Status

Please keep the discussion on the mailing list rather than commenting on the wiki (wiki discussions get unwieldy fast).

Motivation

FLIP-53 introduced a fraction based approach for sharing managed memory within a slot. This approach needs to be extended as python operators, which also use managed memory, are introduced. This FLIP proposes a design for extending intra-slot managed memory sharing for python operators and other potential future managed memory use cases.

Background

FLIP-53: Fine Grained Operator Resource Management

In FLIP-53, we introduced the fraction based approach for sharing managed memory across operators in a slot, scaling the memory consumptions w.r.t. whatever memory is available in the slot.

FLIP-53 assumes that:

  • For streaming jobs, RocksDB state backend is the only managed memory use case.
  • For batch jobs, batch operators are the only managed memory use cases.

Based on this assumption:

  • RocksDB state backend will always try to take all the managed memory in the slot
  • When generating the job graph, a weighted fraction will be calculated for each batch operator, indicating what proportion it should take from the slot’s total managed memory.
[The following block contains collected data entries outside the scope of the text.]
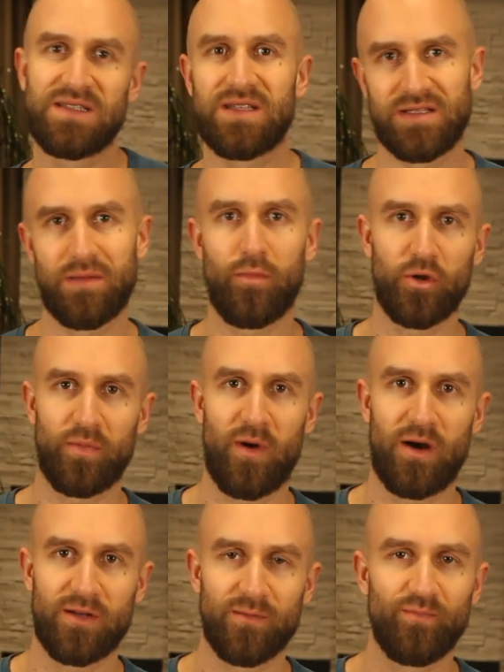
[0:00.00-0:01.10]
discuss the bond
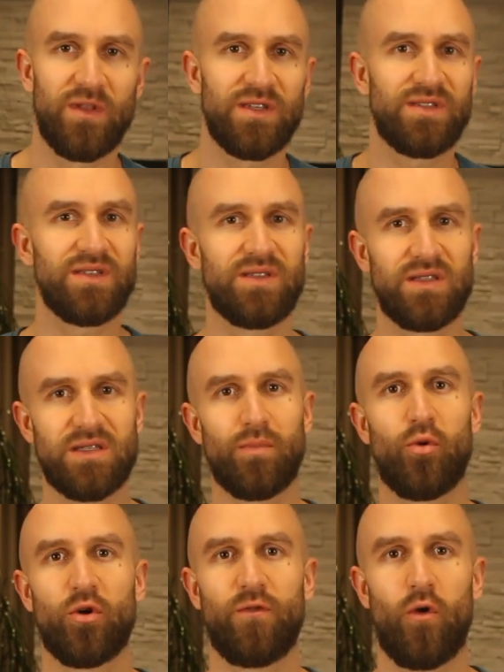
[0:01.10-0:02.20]
part. Since this is a
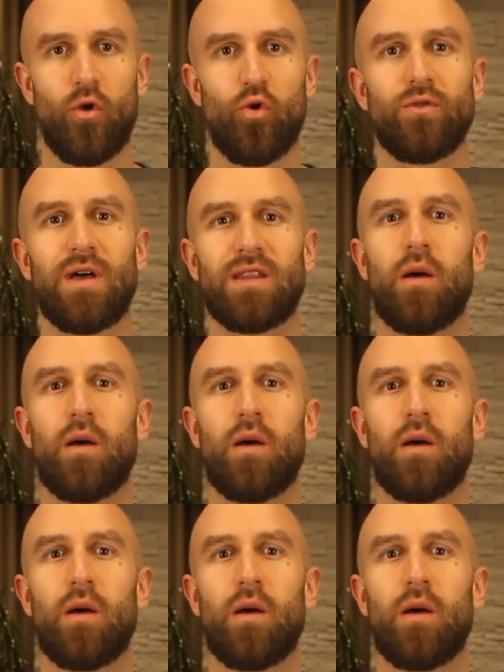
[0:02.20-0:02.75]
portfolio that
This assumption is no longer true, as python operators are introduced for both streaming and batch jobs.

Python Operators

Python operators are operators implemented and executed in python language. To execute the python operators, separate python VM processes are needed in addition to the JVM processes.
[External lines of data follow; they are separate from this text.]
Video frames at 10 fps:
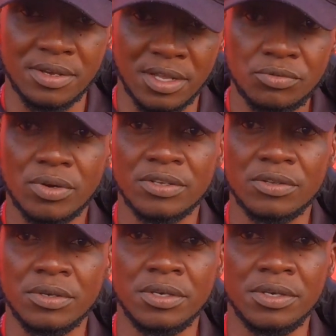I think that
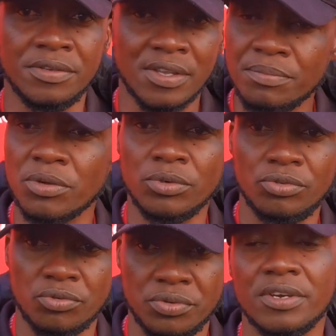was
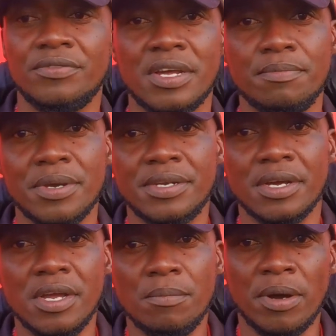something we could have done
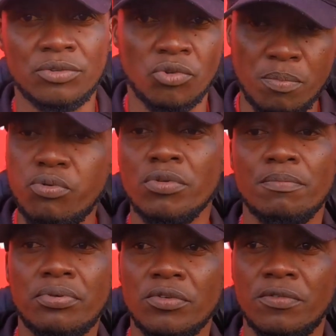better. But we hope to
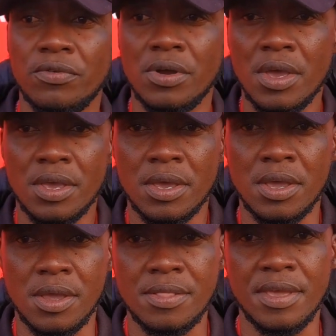improve
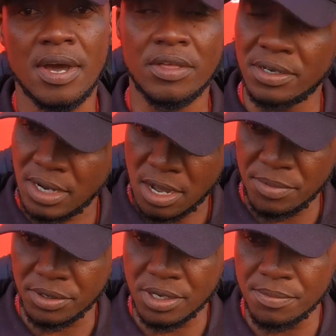in the other
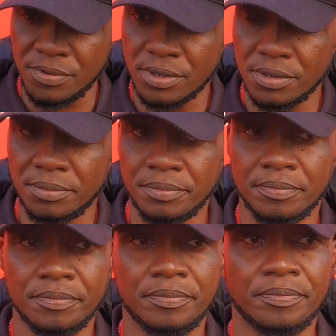coming
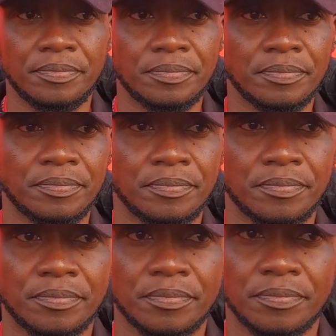
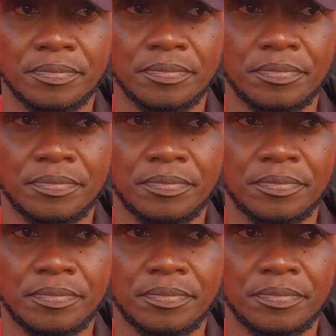games.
According to the discussions in FLINK-18738, python operators in the same slot should share the same python process. Memory used by the python processes should also be accounted for by managed memory.

Managed Memory Use Cases

Note: Currently we do not have batch operators and RocksDB state backend co-exist in a slot, since they are dedicated for batch and streaming jobs respectively. However, the memory management mechanism should not be aware of the differences between streaming and batch.

Note: The `?` stands for any future managed memory use cases.

Currently, there are three managed memory use cases: batch operators, RocksDB state backend, and python operators. More categories might be added in future.

For clarity, we categorize these use cases into the following two kinds.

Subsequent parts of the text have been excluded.